Anna Pernal ze sklepu "Groszek" przy ul. Dmochowskiego, przy drodze na Miejsce Piastowe opowiada, że to był zwykły, lutowy dzień. - Klient kupił ciastka, a przy okazji zdrapkę "Mega pensja" za 10 złotych. I wyszedł.
Kilka dni później okazało się, że właśnie w tym punkcie Lotto padła główna wygrana "Mega pensji". To 250 tysięcy złotych jednorazowej wygranej i wypłata 5 tysięcy złotych co miesiąc przez okres 5 lat. Wystarczyło, że mężczyzna, który kupił los wydrapał dwa symbole "Mega pensja".
To pierwsza tak duża wygrana w punkcie Lotto w sklepie "Groszek". - Mieliśmy wygraną 300 zł w zdrapce, a kilka tysięcy złotych wygrał klient, który skreślił "piątkę" w lotku - przypomina sobie Anna Pernal. Przyznaje, że przy okazji zakupów, wiele osób próbuje szczęścia i prosi o los.

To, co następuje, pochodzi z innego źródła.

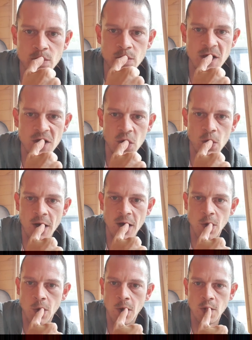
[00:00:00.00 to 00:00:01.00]
pension
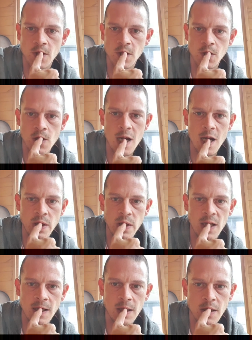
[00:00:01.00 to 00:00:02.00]
passports and driving
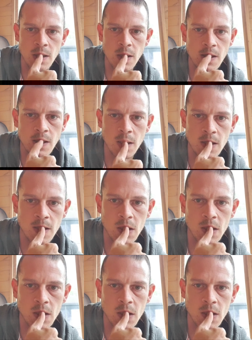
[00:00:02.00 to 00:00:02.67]
licenses.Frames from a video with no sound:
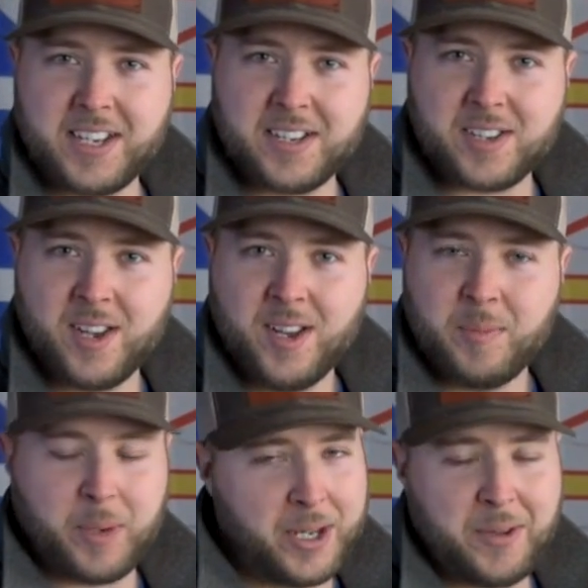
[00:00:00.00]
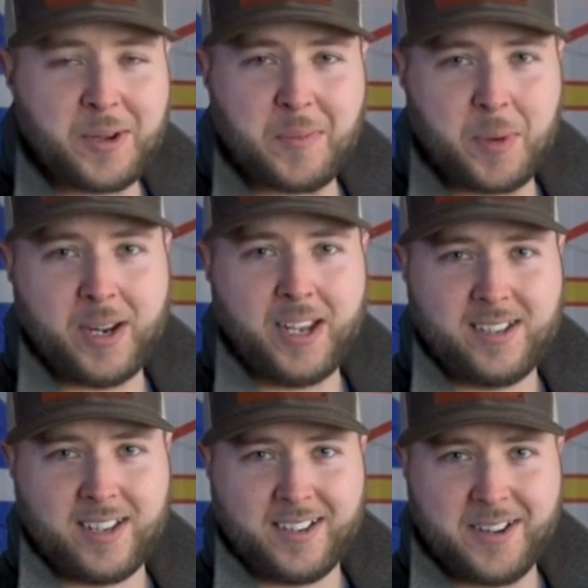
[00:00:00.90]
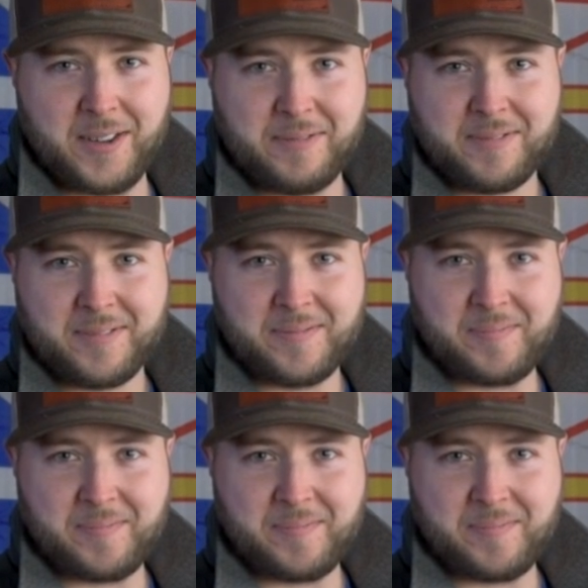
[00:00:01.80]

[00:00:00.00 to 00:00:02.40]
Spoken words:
is, buddy, you can put edge on a knife.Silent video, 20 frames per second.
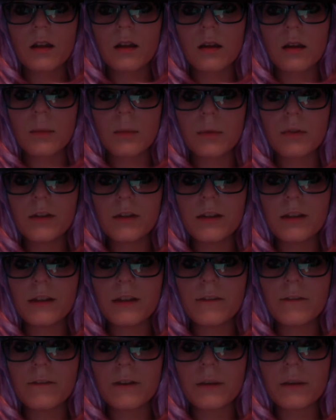completely
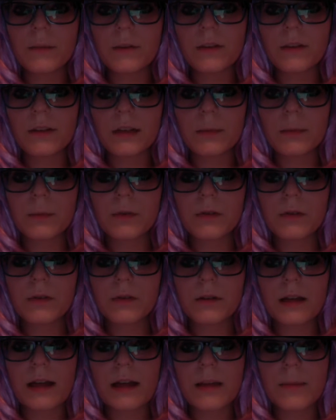from the sample
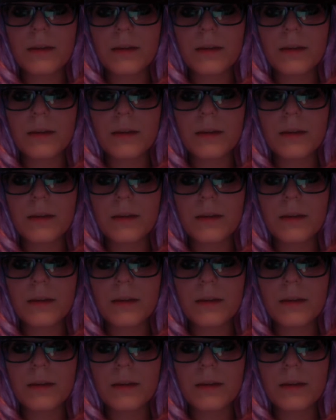and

- I zdrapkę "Siódemeczkę" za 2 złote, proszę - zwraca się przy kasie jeden z klientów. - Nie ma? To jakąkolwiek inną - dodaje. - Nie wszystkie zdrapki u nas wygrywają - żartuje sprzedawczyni, bo wieść o wygranej już się rozniosła po dzielnicy.
Zwycięzca nie pojawił się jeszcze w "Groszku", wygraną sprawdził w innym punkcie. Panie kasjerki mają jednak nadzieję, że szczęśliwiec poczęstuje ich chociaż czekoladkami.
Gratuluję szczęściarzowi wygranej!!! oraz miłego i przemyslanego wydawania :-)
Statystyka jest brutalna. Taka wygrana najszybciej w tym sklepie za jakieś 30 lat... A wygrany niech lepiej pozostanie incognito, czekoladki dla pań można przesłać gońcem, najlepiej na 8 marca.
Jedyna możliwość, by ze zdrapek wyjść na plus...
Inaczej nie da się na tym zyskać...
To co raz wygrasz, za moment oddasz z nawiązką
Gratulacje!
>Panie kasjerki mają jednak nadzieję, że szczęśliwiec poczęstuje ich chociaż czekoladkami.
A ja mam nadzieję, że szczęśliwiec nikomu się nie pochwali i będzie w spokoju sobie żył. Bo jak zacznie chwalić się na prawo i lewo swoim szczęściem, to nagle wielu "przyjaciół" się znajdzie. I kasa się rozpłynie szybciej, niż może się komukolwiek wydawać. Bo to tylko ćwierć miliona.